## How to complete this task
The records below need to be repeated exactly, though not their pictures.
^^^^^^^^
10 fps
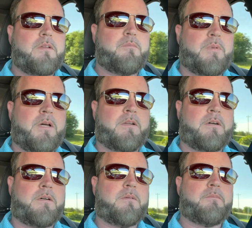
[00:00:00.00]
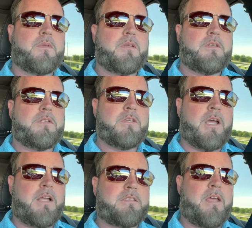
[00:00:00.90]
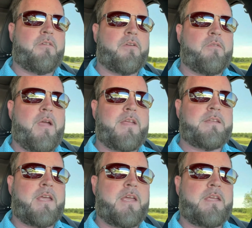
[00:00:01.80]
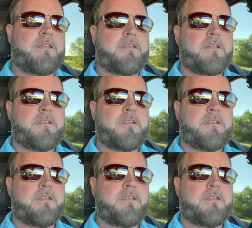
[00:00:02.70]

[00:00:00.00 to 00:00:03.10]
But you guys have a great day.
^^^^^^^^
## Task response
10 fps
[00:00:00.00]
[00:00:00.90]
[00:00:01.80]
[00:00:02.70]

[00:00:00.00 to 00:00:03.10]
But you guys have a great day.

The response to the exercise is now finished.